_What this task involves_
Go through the listing below and retype exactly the lines starting at the one with "[9:44.51-9:45.41]" and ending at the one with "What the speaker", skipping pictures.

-- Available records follows --

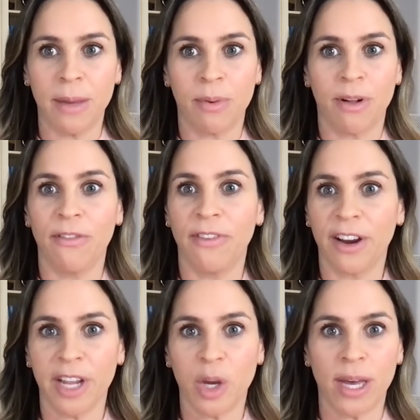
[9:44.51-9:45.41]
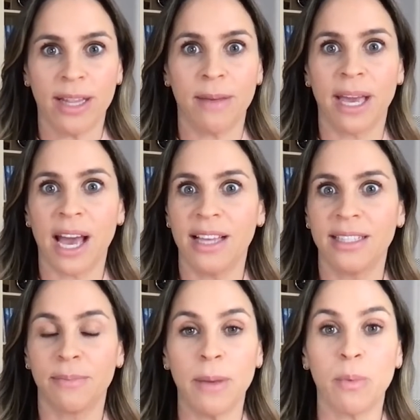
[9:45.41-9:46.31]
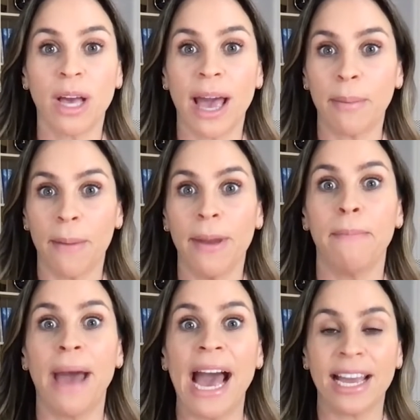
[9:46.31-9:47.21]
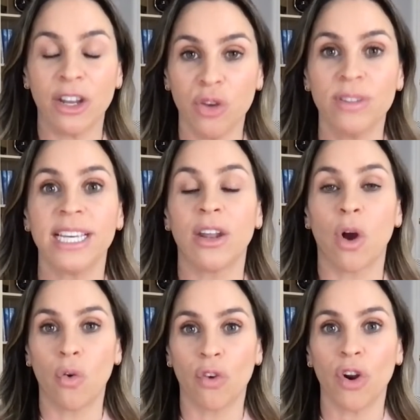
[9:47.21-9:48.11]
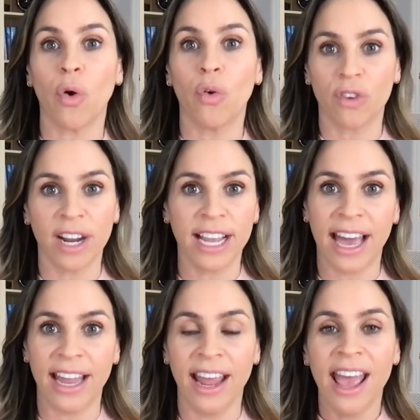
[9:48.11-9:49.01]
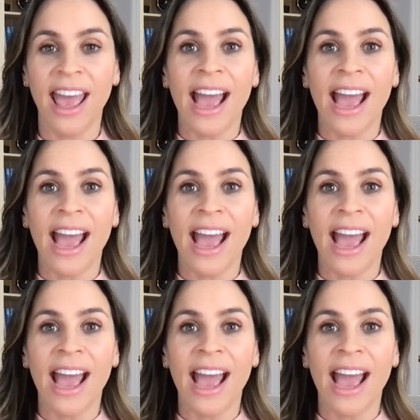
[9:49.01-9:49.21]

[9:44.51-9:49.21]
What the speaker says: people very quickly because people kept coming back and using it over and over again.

-- Available records concluded --
-- Available records follows --

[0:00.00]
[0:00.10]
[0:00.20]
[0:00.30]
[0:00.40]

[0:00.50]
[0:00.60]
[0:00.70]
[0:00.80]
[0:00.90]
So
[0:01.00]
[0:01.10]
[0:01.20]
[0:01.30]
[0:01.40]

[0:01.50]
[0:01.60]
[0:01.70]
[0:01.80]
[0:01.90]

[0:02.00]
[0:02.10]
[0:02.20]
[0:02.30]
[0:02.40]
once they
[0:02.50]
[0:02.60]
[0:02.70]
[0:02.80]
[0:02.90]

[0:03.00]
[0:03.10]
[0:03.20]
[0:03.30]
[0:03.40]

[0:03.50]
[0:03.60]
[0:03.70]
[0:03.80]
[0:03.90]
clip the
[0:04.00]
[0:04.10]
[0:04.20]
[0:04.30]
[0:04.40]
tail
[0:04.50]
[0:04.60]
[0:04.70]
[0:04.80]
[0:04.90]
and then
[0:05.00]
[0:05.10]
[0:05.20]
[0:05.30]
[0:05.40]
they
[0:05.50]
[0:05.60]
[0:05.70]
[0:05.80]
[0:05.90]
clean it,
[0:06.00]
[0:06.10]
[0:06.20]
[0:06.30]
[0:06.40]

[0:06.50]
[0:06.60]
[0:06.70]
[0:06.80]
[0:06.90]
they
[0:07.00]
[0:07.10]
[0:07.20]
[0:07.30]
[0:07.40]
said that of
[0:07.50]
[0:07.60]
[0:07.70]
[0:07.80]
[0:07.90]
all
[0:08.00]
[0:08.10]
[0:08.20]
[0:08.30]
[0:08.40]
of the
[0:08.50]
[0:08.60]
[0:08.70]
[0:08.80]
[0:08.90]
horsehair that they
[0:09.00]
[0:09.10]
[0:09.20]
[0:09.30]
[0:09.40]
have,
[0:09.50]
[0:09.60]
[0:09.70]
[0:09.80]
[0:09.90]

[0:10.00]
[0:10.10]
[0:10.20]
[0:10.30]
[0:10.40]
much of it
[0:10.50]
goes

-- Available records concluded --

_Expected answer_
[9:44.51-9:45.41]
[9:45.41-9:46.31]
[9:46.31-9:47.21]
[9:47.21-9:48.11]
[9:48.11-9:49.01]
[9:49.01-9:49.21]

[9:44.51-9:49.21]
What the speaker says: people very quickly because people kept coming back and using it over and over again.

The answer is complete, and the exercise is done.